-- Dataset records follows --

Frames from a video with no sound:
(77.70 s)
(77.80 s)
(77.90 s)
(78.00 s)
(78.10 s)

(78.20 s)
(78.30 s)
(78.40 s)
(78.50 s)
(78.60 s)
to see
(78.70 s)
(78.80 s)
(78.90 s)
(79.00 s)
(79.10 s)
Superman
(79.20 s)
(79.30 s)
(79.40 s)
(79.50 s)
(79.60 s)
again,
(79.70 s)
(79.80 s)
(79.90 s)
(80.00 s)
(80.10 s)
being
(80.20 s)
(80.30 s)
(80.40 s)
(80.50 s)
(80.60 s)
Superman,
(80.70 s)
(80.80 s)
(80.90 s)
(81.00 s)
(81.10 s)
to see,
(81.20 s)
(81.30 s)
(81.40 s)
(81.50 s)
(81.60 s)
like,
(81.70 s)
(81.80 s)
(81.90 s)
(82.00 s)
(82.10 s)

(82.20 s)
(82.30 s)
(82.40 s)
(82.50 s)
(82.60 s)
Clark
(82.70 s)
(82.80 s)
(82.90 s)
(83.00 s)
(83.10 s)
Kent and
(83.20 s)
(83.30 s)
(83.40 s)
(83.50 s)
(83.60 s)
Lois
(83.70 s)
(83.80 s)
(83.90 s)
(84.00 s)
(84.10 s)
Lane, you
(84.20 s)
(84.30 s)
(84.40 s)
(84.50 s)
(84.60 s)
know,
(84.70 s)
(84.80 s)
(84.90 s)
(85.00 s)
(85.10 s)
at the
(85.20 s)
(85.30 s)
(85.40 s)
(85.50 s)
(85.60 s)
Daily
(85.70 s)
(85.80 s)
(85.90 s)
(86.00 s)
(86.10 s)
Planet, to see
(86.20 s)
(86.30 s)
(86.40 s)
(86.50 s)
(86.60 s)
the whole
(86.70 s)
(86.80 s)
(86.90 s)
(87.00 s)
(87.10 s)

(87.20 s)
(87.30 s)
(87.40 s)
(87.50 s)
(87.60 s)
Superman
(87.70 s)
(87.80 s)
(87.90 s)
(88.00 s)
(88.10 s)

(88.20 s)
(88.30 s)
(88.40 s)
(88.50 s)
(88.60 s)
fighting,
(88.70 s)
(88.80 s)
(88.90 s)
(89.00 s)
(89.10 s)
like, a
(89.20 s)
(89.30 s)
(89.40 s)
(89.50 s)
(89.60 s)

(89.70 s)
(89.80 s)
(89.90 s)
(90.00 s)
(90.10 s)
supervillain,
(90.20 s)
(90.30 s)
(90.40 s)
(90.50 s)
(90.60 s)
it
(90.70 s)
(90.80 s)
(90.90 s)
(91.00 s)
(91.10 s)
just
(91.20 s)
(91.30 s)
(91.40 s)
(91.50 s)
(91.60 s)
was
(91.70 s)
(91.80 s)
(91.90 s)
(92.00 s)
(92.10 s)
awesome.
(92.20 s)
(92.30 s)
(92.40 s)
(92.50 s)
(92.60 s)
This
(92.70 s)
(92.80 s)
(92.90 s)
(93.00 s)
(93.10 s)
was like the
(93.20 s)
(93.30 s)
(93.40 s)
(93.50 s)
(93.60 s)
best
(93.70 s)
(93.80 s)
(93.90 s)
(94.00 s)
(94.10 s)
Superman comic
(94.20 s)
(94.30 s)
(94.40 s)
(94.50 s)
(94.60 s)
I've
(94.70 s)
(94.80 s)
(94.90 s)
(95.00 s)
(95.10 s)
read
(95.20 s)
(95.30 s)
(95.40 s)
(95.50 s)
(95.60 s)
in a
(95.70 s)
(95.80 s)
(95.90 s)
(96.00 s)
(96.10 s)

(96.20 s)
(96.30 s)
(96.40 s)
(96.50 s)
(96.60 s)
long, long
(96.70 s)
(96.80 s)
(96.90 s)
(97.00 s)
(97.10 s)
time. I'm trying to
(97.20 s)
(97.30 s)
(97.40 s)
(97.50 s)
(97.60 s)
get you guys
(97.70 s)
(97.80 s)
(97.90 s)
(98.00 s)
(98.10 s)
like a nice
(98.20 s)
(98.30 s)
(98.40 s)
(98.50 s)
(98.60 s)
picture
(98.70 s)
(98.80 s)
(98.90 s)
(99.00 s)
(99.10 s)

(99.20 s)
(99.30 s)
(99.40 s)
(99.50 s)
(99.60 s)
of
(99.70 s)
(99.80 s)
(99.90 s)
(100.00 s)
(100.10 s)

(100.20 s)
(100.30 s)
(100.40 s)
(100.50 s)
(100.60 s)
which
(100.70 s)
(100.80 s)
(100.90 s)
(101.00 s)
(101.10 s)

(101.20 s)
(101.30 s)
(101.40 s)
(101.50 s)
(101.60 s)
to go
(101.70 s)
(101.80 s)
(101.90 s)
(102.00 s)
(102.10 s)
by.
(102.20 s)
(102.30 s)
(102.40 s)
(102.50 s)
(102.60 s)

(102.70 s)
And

-- Dataset records concluded --

** What you have to do **
Output the listing above in full, exactly as written.

** Exercise solution **
Frames from a video with no sound:
(77.70 s)
(77.80 s)
(77.90 s)
(78.00 s)
(78.10 s)

(78.20 s)
(78.30 s)
(78.40 s)
(78.50 s)
(78.60 s)
to see
(78.70 s)
(78.80 s)
(78.90 s)
(79.00 s)
(79.10 s)
Superman
(79.20 s)
(79.30 s)
(79.40 s)
(79.50 s)
(79.60 s)
again,
(79.70 s)
(79.80 s)
(79.90 s)
(80.00 s)
(80.10 s)
being
(80.20 s)
(80.30 s)
(80.40 s)
(80.50 s)
(80.60 s)
Superman,
(80.70 s)
(80.80 s)
(80.90 s)
(81.00 s)
(81.10 s)
to see,
(81.20 s)
(81.30 s)
(81.40 s)
(81.50 s)
(81.60 s)
like,
(81.70 s)
(81.80 s)
(81.90 s)
(82.00 s)
(82.10 s)

(82.20 s)
(82.30 s)
(82.40 s)
(82.50 s)
(82.60 s)
Clark
(82.70 s)
(82.80 s)
(82.90 s)
(83.00 s)
(83.10 s)
Kent and
(83.20 s)
(83.30 s)
(83.40 s)
(83.50 s)
(83.60 s)
Lois
(83.70 s)
(83.80 s)
(83.90 s)
(84.00 s)
(84.10 s)
Lane, you
(84.20 s)
(84.30 s)
(84.40 s)
(84.50 s)
(84.60 s)
know,
(84.70 s)
(84.80 s)
(84.90 s)
(85.00 s)
(85.10 s)
at the
(85.20 s)
(85.30 s)
(85.40 s)
(85.50 s)
(85.60 s)
Daily
(85.70 s)
(85.80 s)
(85.90 s)
(86.00 s)
(86.10 s)
Planet, to see
(86.20 s)
(86.30 s)
(86.40 s)
(86.50 s)
(86.60 s)
the whole
(86.70 s)
(86.80 s)
(86.90 s)
(87.00 s)
(87.10 s)

(87.20 s)
(87.30 s)
(87.40 s)
(87.50 s)
(87.60 s)
Superman
(87.70 s)
(87.80 s)
(87.90 s)
(88.00 s)
(88.10 s)

(88.20 s)
(88.30 s)
(88.40 s)
(88.50 s)
(88.60 s)
fighting,
(88.70 s)
(88.80 s)
(88.90 s)
(89.00 s)
(89.10 s)
like, a
(89.20 s)
(89.30 s)
(89.40 s)
(89.50 s)
(89.60 s)

(89.70 s)
(89.80 s)
(89.90 s)
(90.00 s)
(90.10 s)
supervillain,
(90.20 s)
(90.30 s)
(90.40 s)
(90.50 s)
(90.60 s)
it
(90.70 s)
(90.80 s)
(90.90 s)
(91.00 s)
(91.10 s)
just
(91.20 s)
(91.30 s)
(91.40 s)
(91.50 s)
(91.60 s)
was
(91.70 s)
(91.80 s)
(91.90 s)
(92.00 s)
(92.10 s)
awesome.
(92.20 s)
(92.30 s)
(92.40 s)
(92.50 s)
(92.60 s)
This
(92.70 s)
(92.80 s)
(92.90 s)
(93.00 s)
(93.10 s)
was like the
(93.20 s)
(93.30 s)
(93.40 s)
(93.50 s)
(93.60 s)
best
(93.70 s)
(93.80 s)
(93.90 s)
(94.00 s)
(94.10 s)
Superman comic
(94.20 s)
(94.30 s)
(94.40 s)
(94.50 s)
(94.60 s)
I've
(94.70 s)
(94.80 s)
(94.90 s)
(95.00 s)
(95.10 s)
read
(95.20 s)
(95.30 s)
(95.40 s)
(95.50 s)
(95.60 s)
in a
(95.70 s)
(95.80 s)
(95.90 s)
(96.00 s)
(96.10 s)

(96.20 s)
(96.30 s)
(96.40 s)
(96.50 s)
(96.60 s)
long, long
(96.70 s)
(96.80 s)
(96.90 s)
(97.00 s)
(97.10 s)
time. I'm trying to
(97.20 s)
(97.30 s)
(97.40 s)
(97.50 s)
(97.60 s)
get you guys
(97.70 s)
(97.80 s)
(97.90 s)
(98.00 s)
(98.10 s)
like a nice
(98.20 s)
(98.30 s)
(98.40 s)
(98.50 s)
(98.60 s)
picture
(98.70 s)
(98.80 s)
(98.90 s)
(99.00 s)
(99.10 s)

(99.20 s)
(99.30 s)
(99.40 s)
(99.50 s)
(99.60 s)
of
(99.70 s)
(99.80 s)
(99.90 s)
(100.00 s)
(100.10 s)

(100.20 s)
(100.30 s)
(100.40 s)
(100.50 s)
(100.60 s)
which
(100.70 s)
(100.80 s)
(100.90 s)
(101.00 s)
(101.10 s)

(101.20 s)
(101.30 s)
(101.40 s)
(101.50 s)
(101.60 s)
to go
(101.70 s)
(101.80 s)
(101.90 s)
(102.00 s)
(102.10 s)
by.
(102.20 s)
(102.30 s)
(102.40 s)
(102.50 s)
(102.60 s)

(102.70 s)
And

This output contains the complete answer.